I know though, that while I am happy with the weight loss - I am happier with the inches lost. The above graph is from my sessions with my amazing trainer at 24 hour. I'm not if you'll be able to see it (It looks tiny in my editor) so I'll give you the jist. My waist has gone from 38.75 -->33 which is 5.75 inches. My hips have gone from 47 --> to 41.5 which is down 5.5 inches. It is amazing, even to me.
I attribute my success to a few things (in no particular order - well except maybe the first one). My desire NOT to get diabetes, my husband, my theoretical future children, myself, learning what carbs really are, not wanting to weight 200++ pounds anymore, hating buying 1X clothes.
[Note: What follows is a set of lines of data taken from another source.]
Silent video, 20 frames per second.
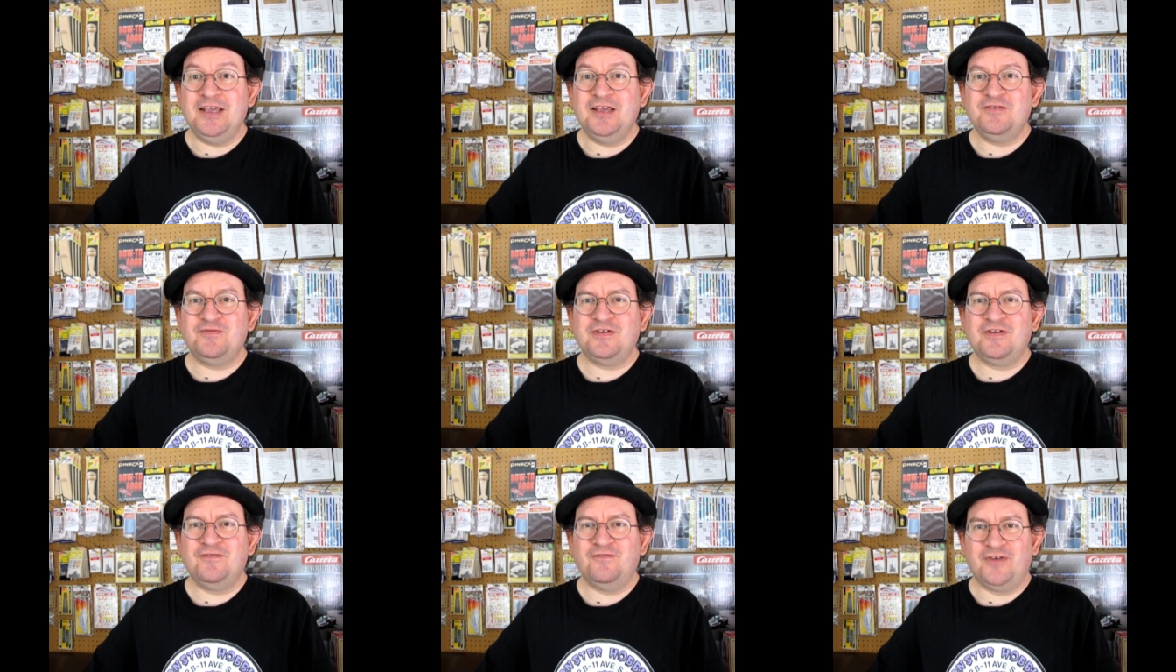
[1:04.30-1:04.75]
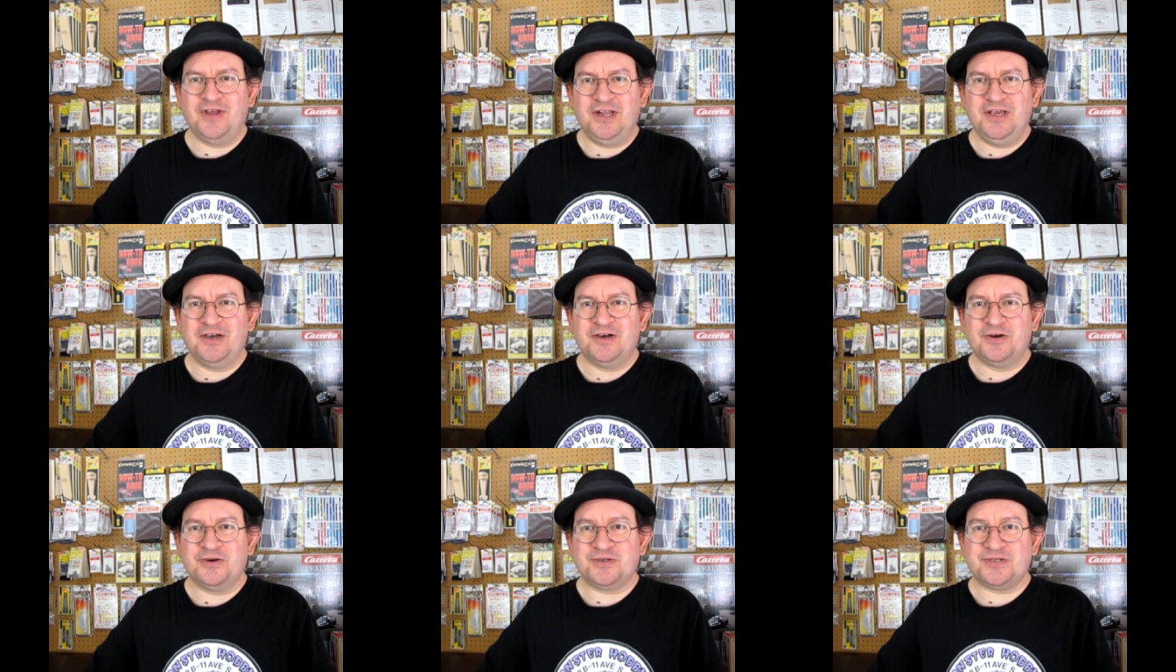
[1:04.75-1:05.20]
even
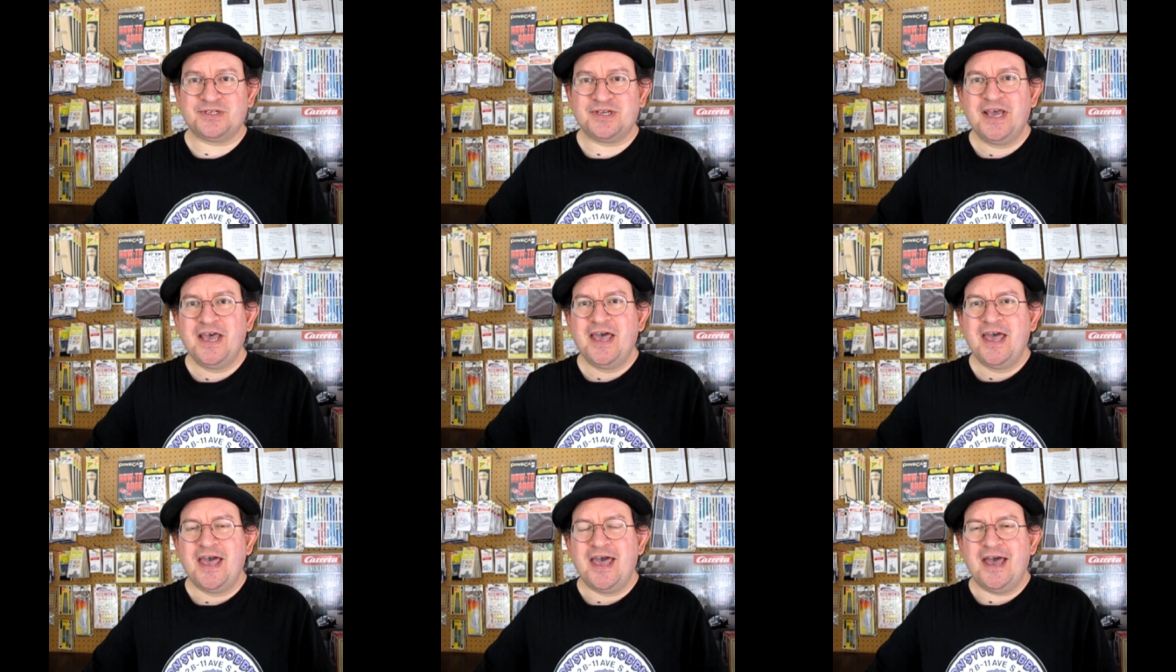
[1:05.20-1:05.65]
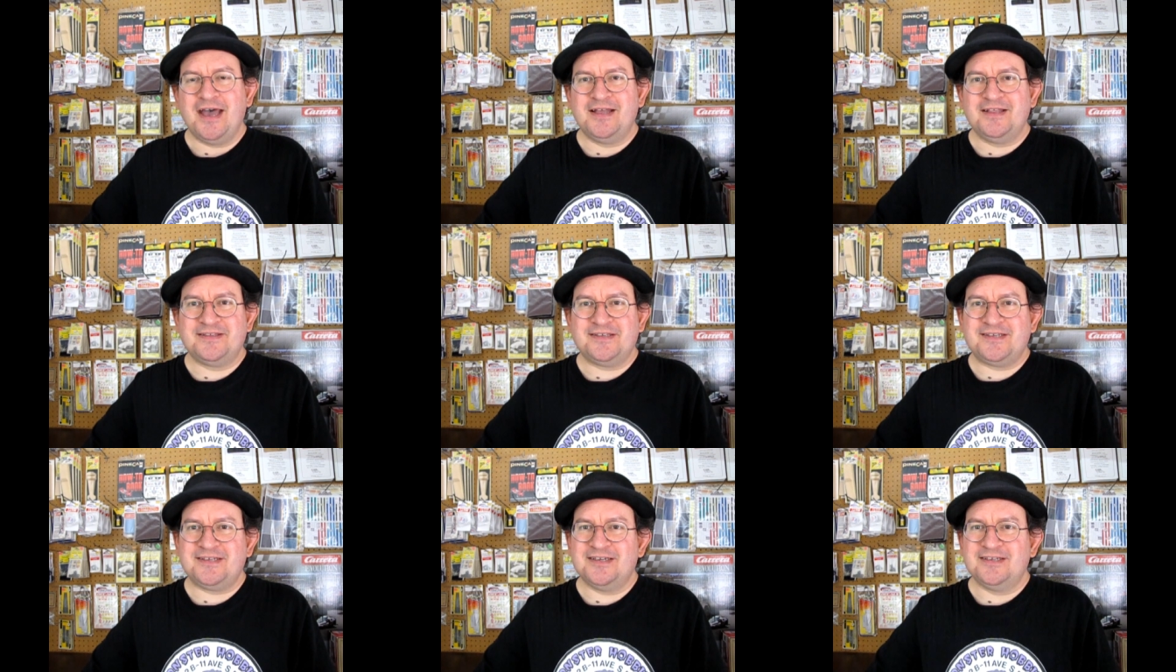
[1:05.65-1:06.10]
videos.
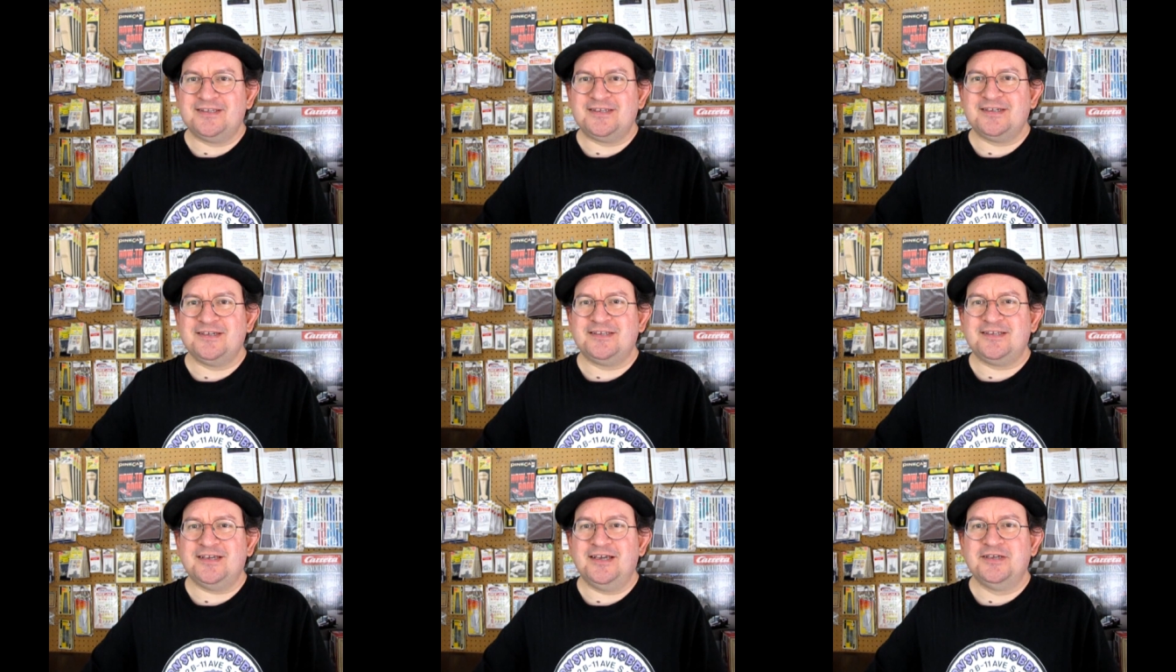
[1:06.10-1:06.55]
And since this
There really are so many more, so many more that are deeper but I think this is enough of a pitty party for today!

Here's to hoping the next 4 months are as successful as the last :)

Fingers crossed.

Wednesday, May 9, 2012

on believing in yourself...

I can't believe it has been almost a month since my last post. It seems like nothing and everything has changed...
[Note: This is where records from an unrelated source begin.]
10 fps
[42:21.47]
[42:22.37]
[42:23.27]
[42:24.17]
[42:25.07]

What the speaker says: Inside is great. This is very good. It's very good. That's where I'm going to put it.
Here's a bit of what I've been up too...

Today I saw this when I stepped on the scale...I actually stepped on twice because I didn't believe it...


This means just over 10% weight loss since January 2nd. It is an amazing and scary feeling. I started this journey on 1/2/12 at 213 pounds. The heaviest I'd gotten was 220. So really - it is almost 30 pounds since Oct/Nov but I'm going off the 213 from January because that's when I started WW...though I am most certainly still keeping the 220 number in my head - hoping to never get there again - unless I'm pregnant with twins ;-)

The most recent hangup for me has been a thought process I think I've just begun to come to terms with this week. I don't want to go back. Going back, to me, means getting diabetes. Sure, I still am at risk, but I'm really hoping all these changes I've been making will help me NOT get to diabetes. And if I get it, I get it, but I am doing almost everything in my power not too.

I must have really stopped believing in myself last summer/fall. Turns out, I gave away ALL of my old size 14/16 pants and shirts...and even my size 12 favorite-of-all-time goal pants. I KNOW that I didn't think I could do it and the last few days since I realized they were gone - it's been hard to not get down on myself. I did get down on myself. Like, I woke up in the middle of the nights thinking about the clothes. They were just clothes but they were more to me. They were those old pictures, the weight I was then, the memories, everything. It's tough to let go of the fact that I won't be in them again - especially when I hadn't even remembered giving them away... That's how much I wasn't paying attention to me. And my hubby made a great point - now I get to find new favorite pants and I'm excited for that - but it just isn't the same. But I need to get these thoughts out of my head!! I just remembered but last weekend I went to Coldwater Creek and returned a pair of size 18 pants I'd just bought a few months back because they were WAY too big {Don't worry - I am saving one pair of size 18's for future photo purposes}. They didn't have a 16 but damn if I didn't get those 14s to zip. Now, I can't sit down in them but I bet in a month I'll be able too.


I WILL continue to look at the positives. I WILL start to love myself more than I ever have. I WILL BELIEVE!!!

Fingers crossed.

PS. Is it totally weird to be excited for measurement with my personal trainer today?!?! Because I AM!!!